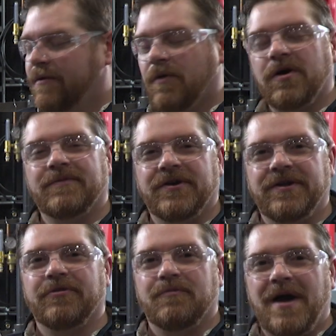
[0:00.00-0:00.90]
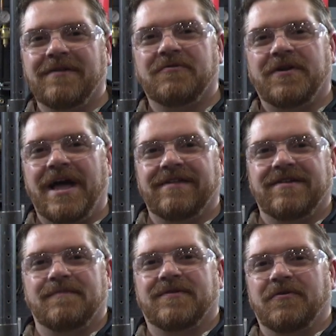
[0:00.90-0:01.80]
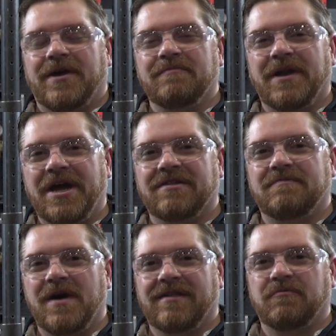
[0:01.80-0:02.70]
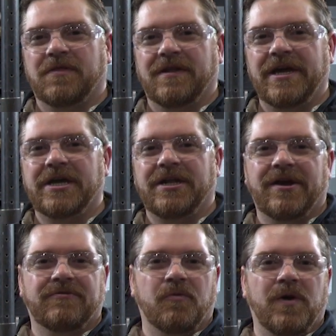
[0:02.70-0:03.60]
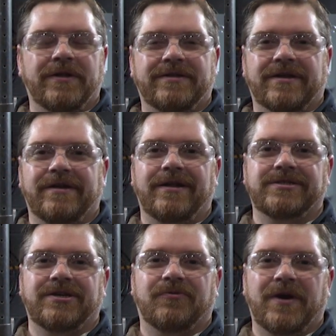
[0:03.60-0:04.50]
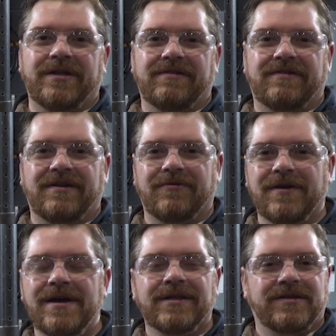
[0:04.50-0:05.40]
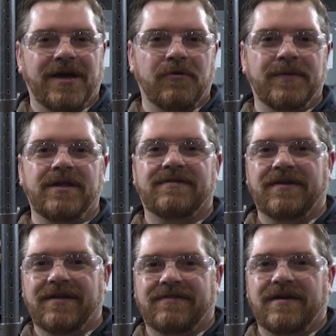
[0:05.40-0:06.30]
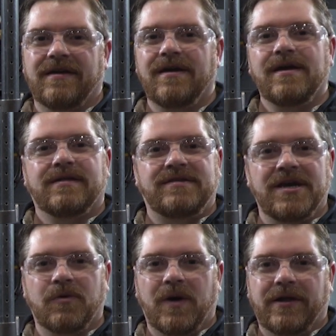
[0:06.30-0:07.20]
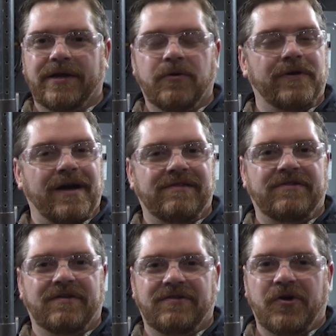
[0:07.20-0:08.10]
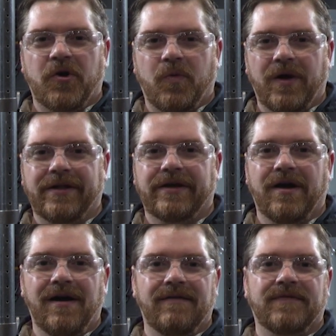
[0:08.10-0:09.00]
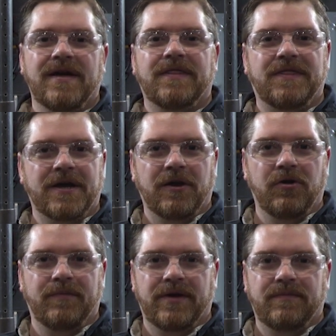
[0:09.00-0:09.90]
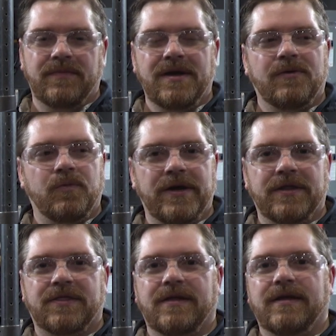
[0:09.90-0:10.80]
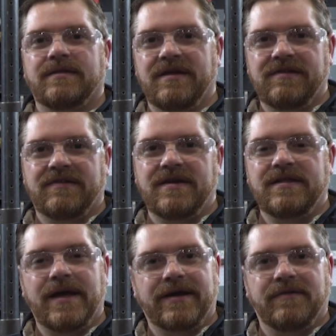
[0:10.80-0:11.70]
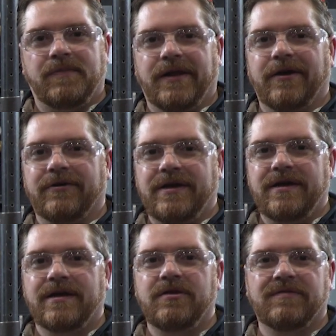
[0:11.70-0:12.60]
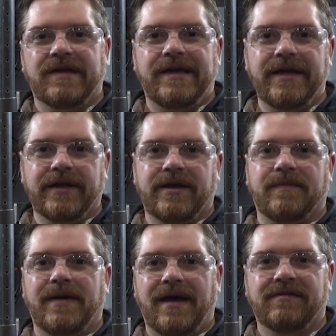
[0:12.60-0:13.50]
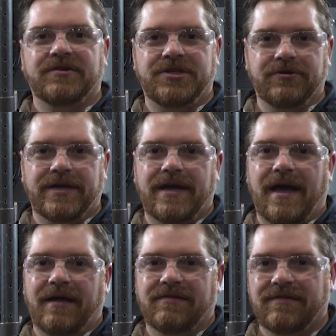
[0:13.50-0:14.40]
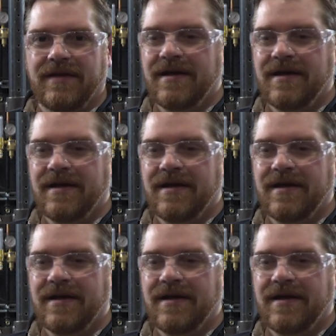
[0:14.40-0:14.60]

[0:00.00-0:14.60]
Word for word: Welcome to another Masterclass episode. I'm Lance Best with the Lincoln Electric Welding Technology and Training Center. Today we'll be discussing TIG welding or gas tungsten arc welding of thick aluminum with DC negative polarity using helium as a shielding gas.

§

= Directions for this task =
Beginning at the line that contains "[0:08.10-0:09.00]", retype each line of the data above through the very last one. Do not retype the pictures.

= Output for this task =
[0:08.10-0:09.00]
[0:09.00-0:09.90]
[0:09.90-0:10.80]
[0:10.80-0:11.70]
[0:11.70-0:12.60]
[0:12.60-0:13.50]
[0:13.50-0:14.40]
[0:14.40-0:14.60]

[0:00.00-0:14.60]
Word for word: Welcome to another Masterclass episode. I'm Lance Best with the Lincoln Electric Welding Technology and Training Center. Today we'll be discussing TIG welding or gas tungsten arc welding of thick aluminum with DC negative polarity using helium as a shielding gas.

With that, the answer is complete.